Report: Data Brokers and Sensitive Data on U.S. Individuals


Overview: This report examines 10 major data brokers and the highly sensitive data they hold on U.S. individuals. It finds that data brokers are openly and explicitly advertising data for sale on U.S. individuals’ sensitive demographic information, on U.S. individuals’ political preferences and beliefs, on U.S. individuals’ whereabouts and even real-time GPS locations, on current and former U.S. military personnel, and on current U.S. government employees. It first describes the problem of virtually unregulated data brokerage in the United States. It then describes the findings of research conducted for this paper on data brokers openly and explicitly advertising sensitive data on U.S. individuals, including a specific analysis of data relating to military personnel.
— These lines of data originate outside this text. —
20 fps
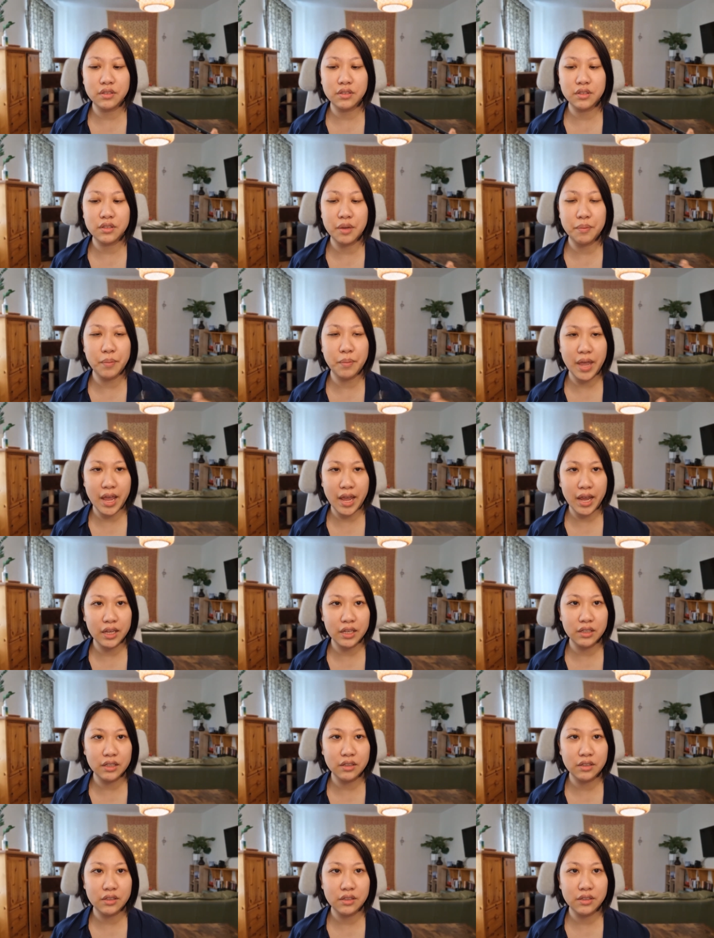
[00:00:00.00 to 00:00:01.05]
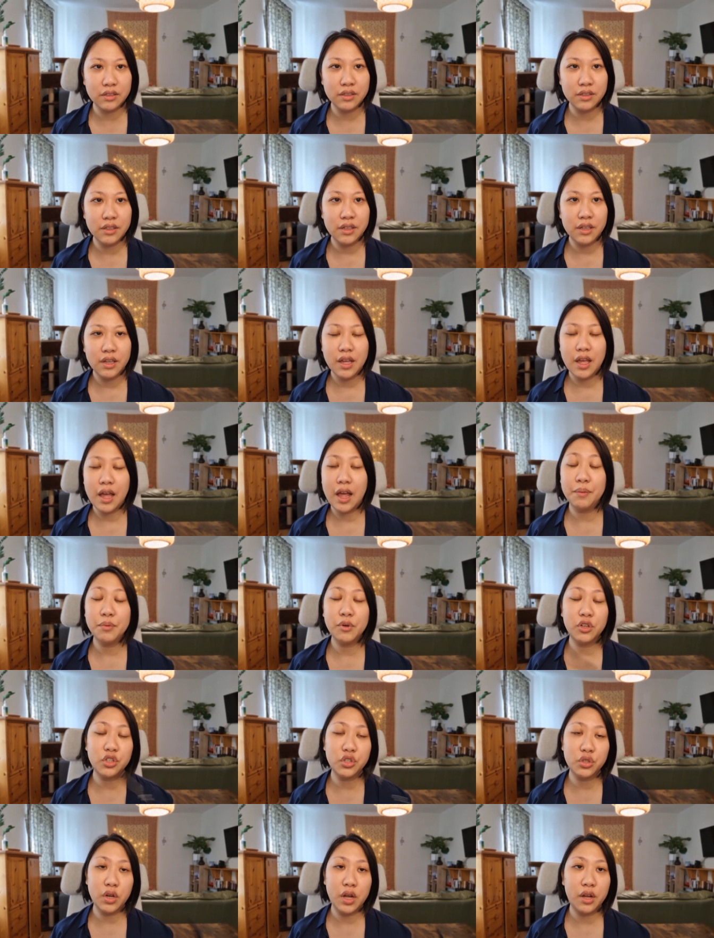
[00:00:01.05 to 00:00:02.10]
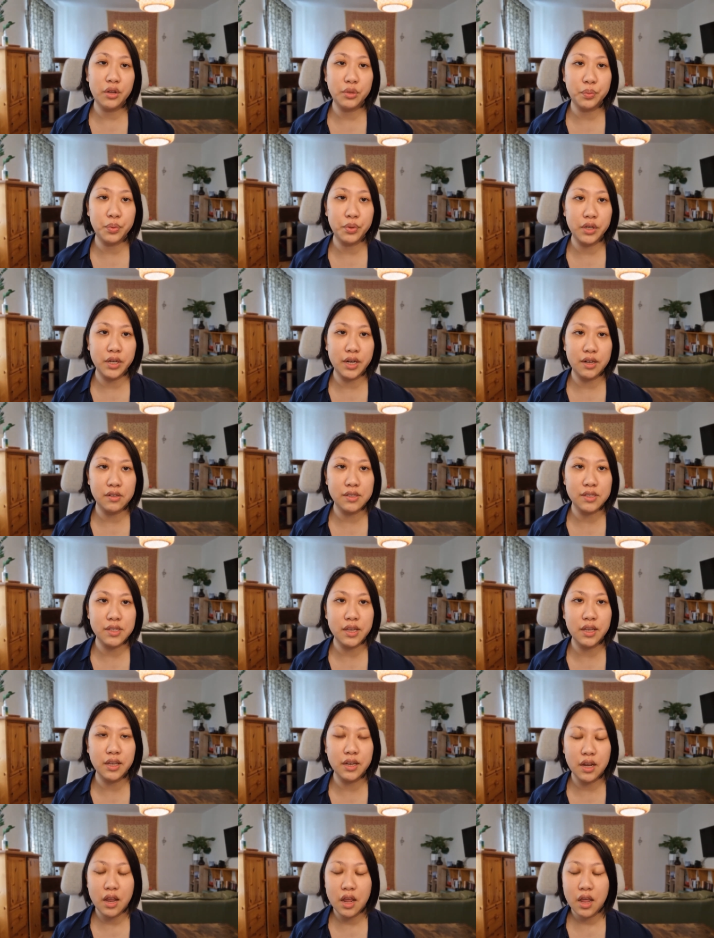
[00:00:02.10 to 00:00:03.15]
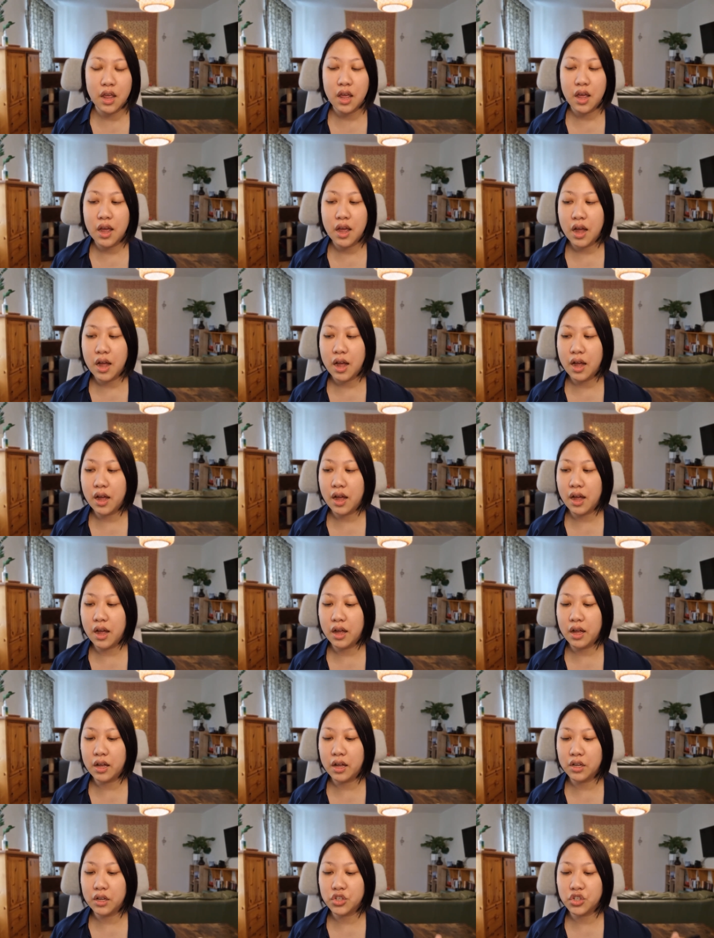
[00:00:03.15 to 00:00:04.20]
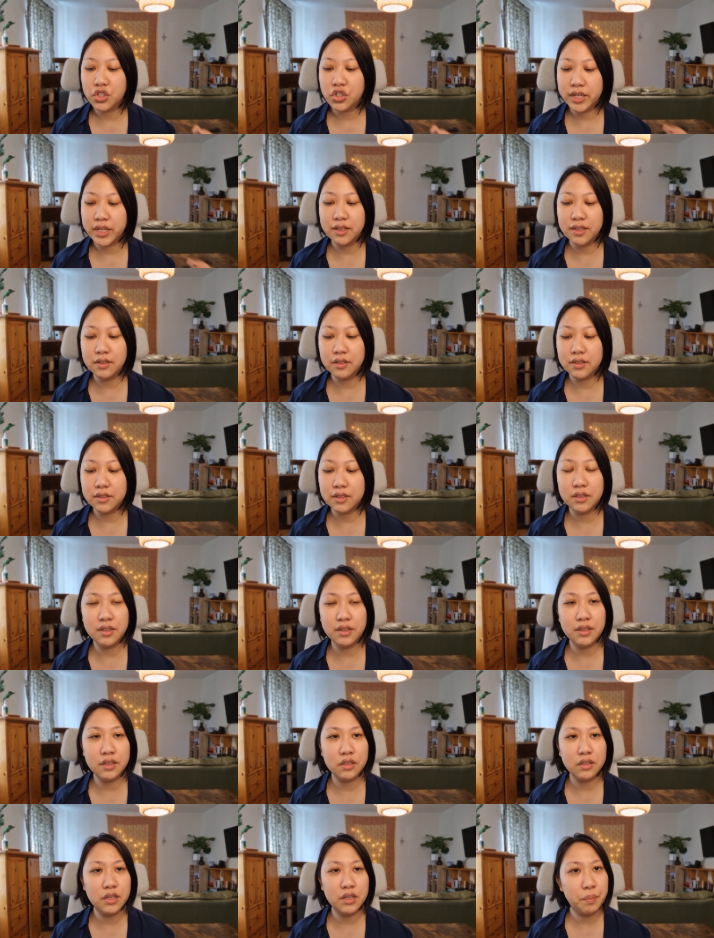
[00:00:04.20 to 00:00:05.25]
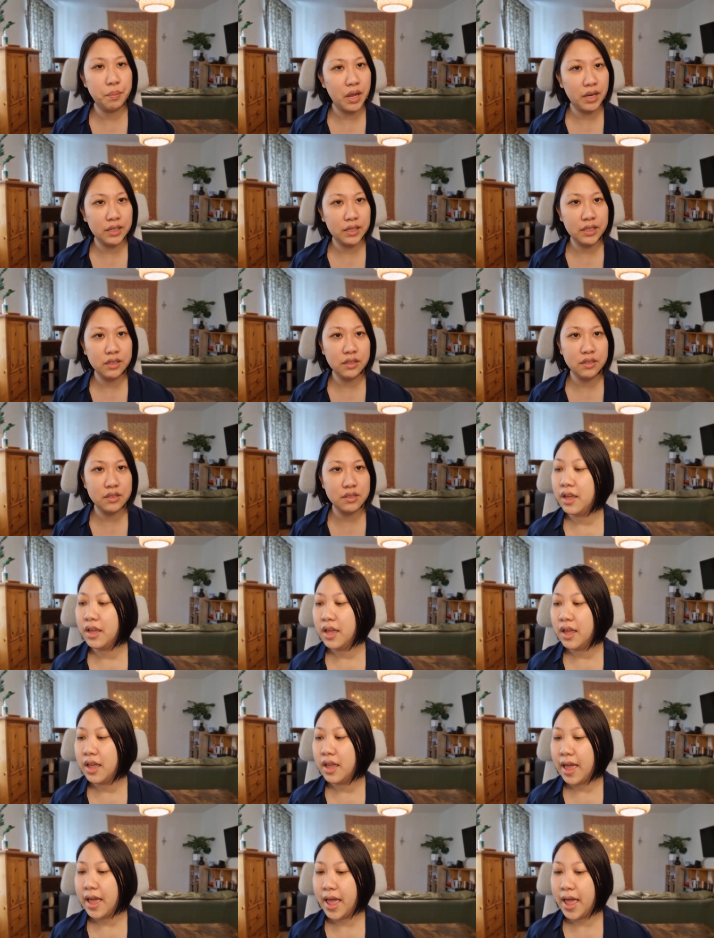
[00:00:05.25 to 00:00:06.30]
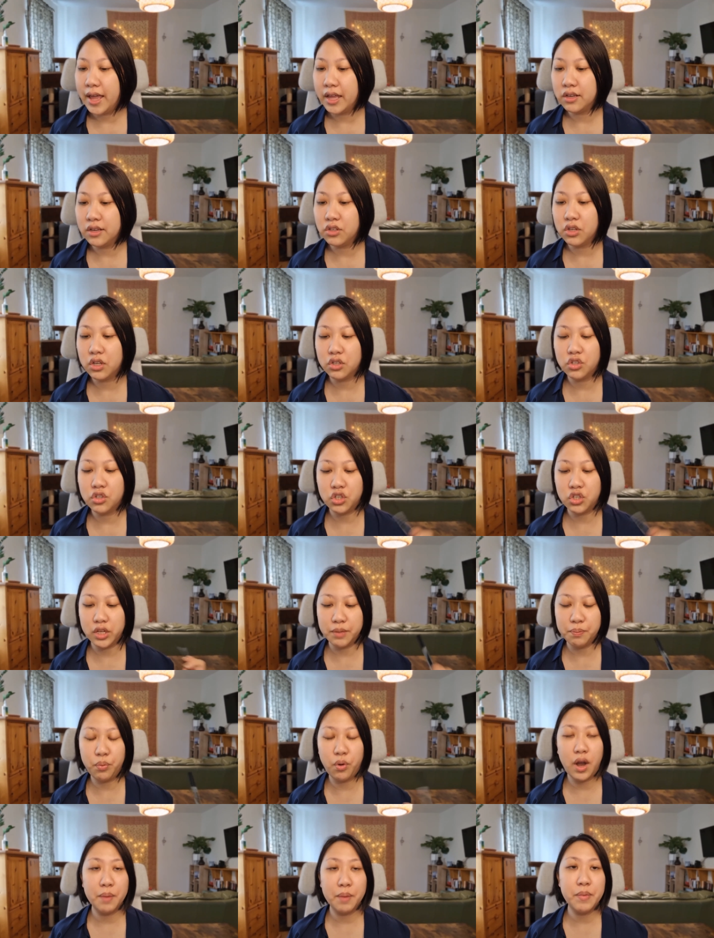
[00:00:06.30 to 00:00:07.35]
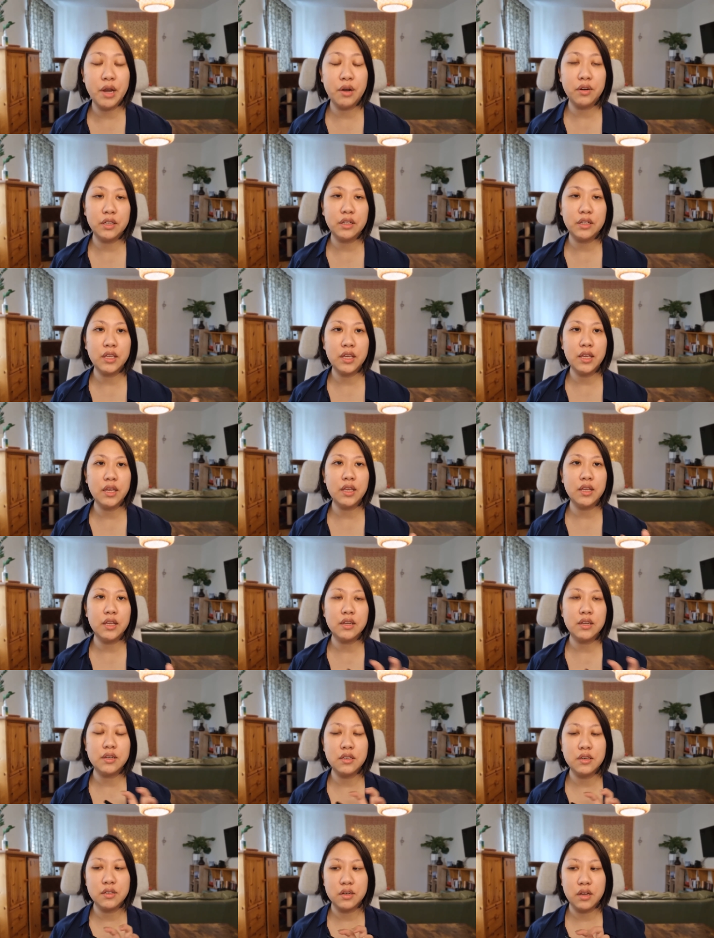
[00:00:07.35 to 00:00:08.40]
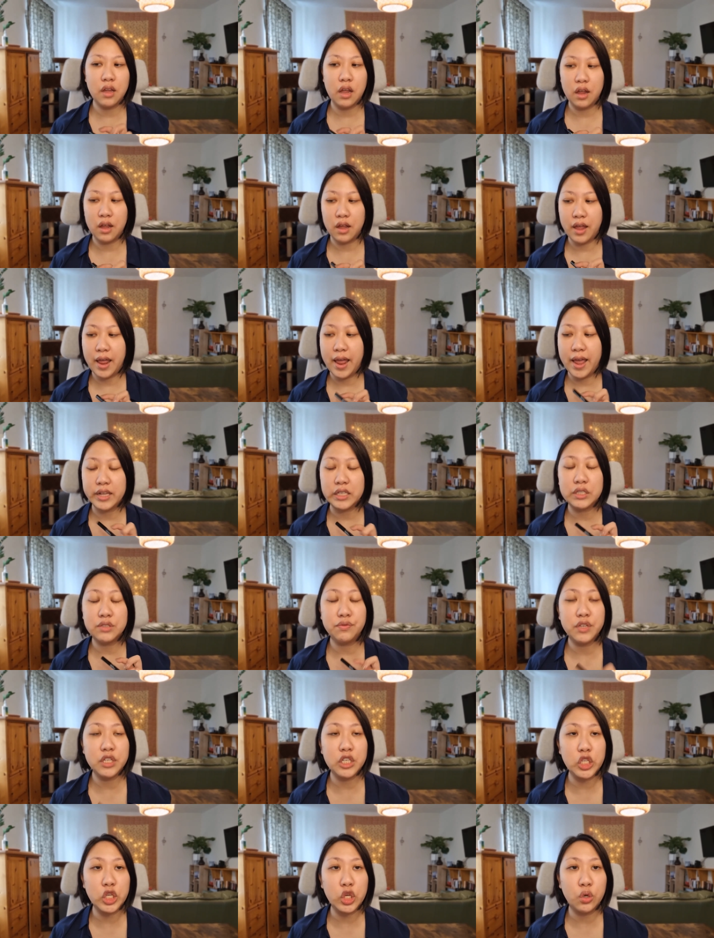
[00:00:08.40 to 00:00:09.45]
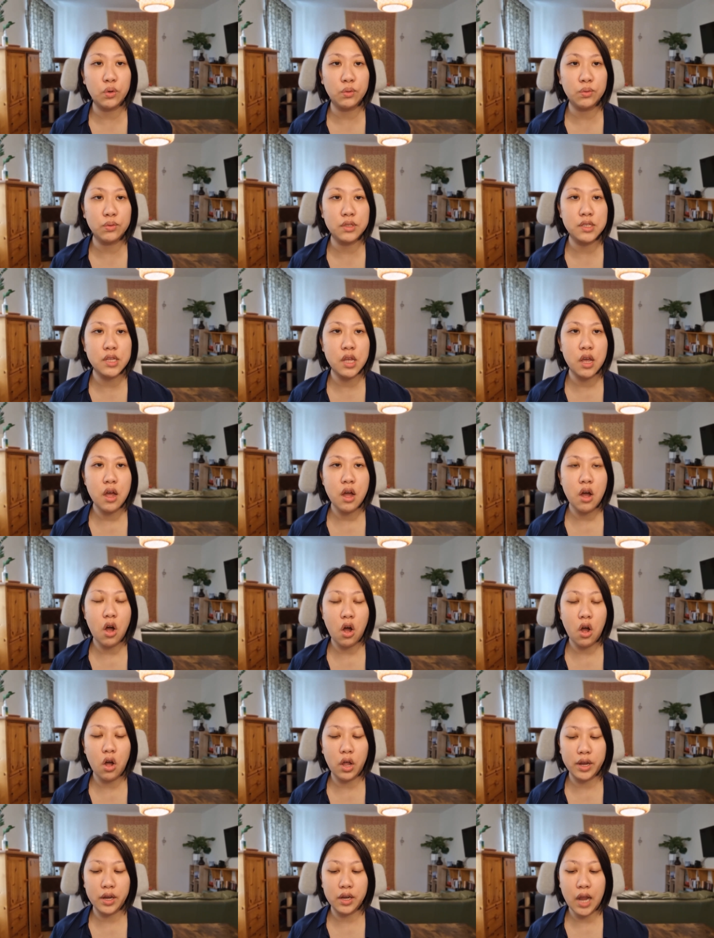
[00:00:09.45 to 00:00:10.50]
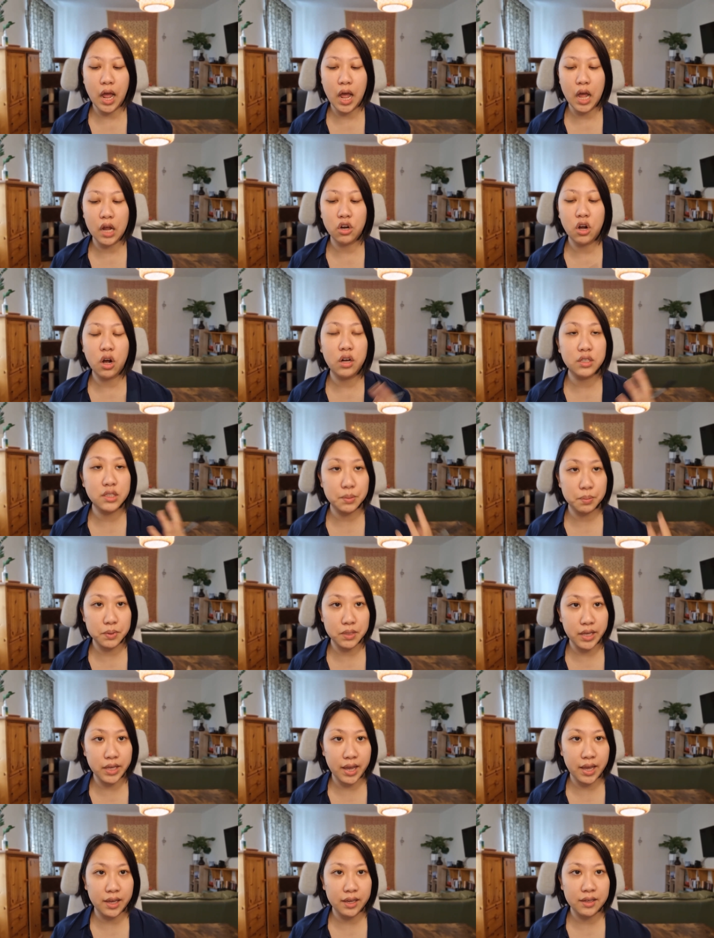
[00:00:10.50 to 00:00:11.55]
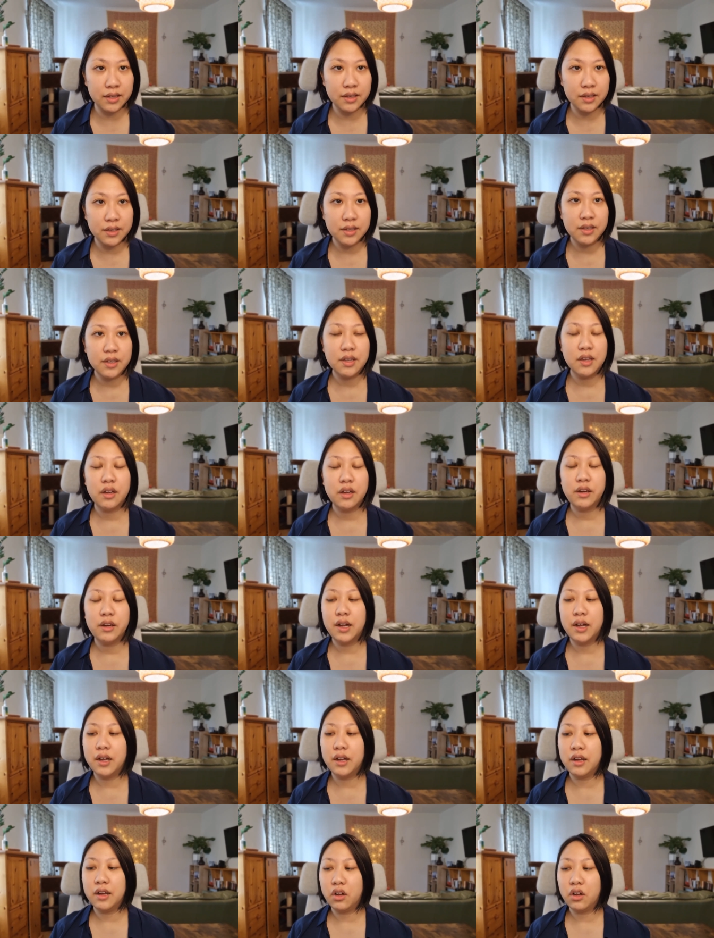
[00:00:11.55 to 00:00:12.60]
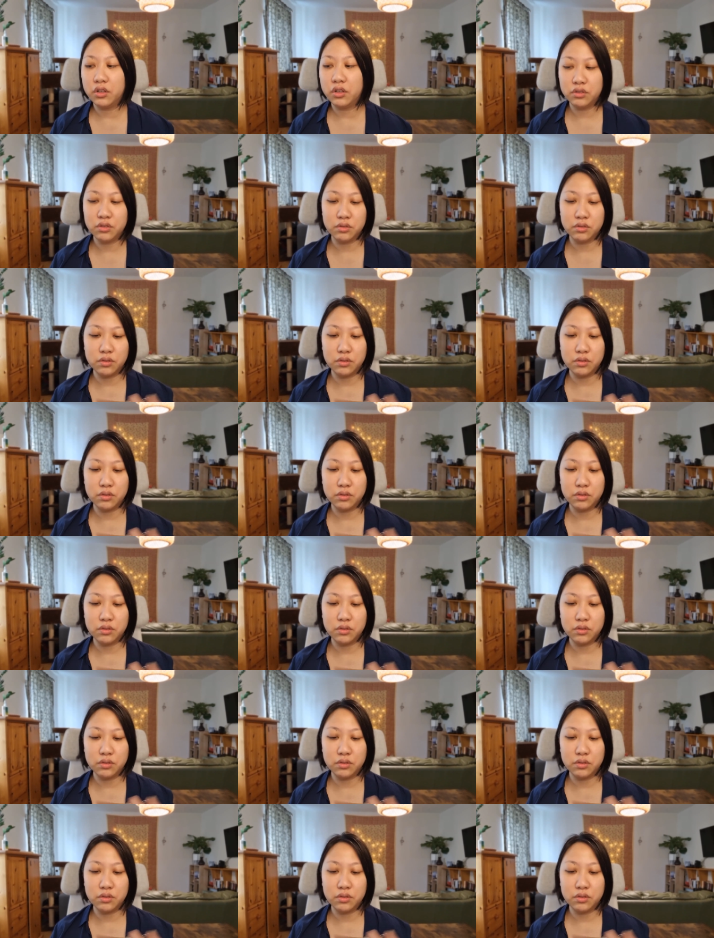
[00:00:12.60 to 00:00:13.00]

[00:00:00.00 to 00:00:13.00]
Tamang, I'm not sure how to pronounce it. She is Nepalese, and she primarily has videos on cosplay, on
It then concludes with policy implications for the United States—including ways this data collection, aggregation, selling, and sharing threatens civil rights, national security, and democracy.

Key Findings:

All 10 surveyed data brokers openly and explicitly advertise data on millions of U.S. individuals, oftentimes advertising thousands or tens of thousands of sub-attributes on each of those individuals, ranging from demographic information to personal activities and life preferences (e.g., politics, travel, banking, healthcare, consumer goods and services)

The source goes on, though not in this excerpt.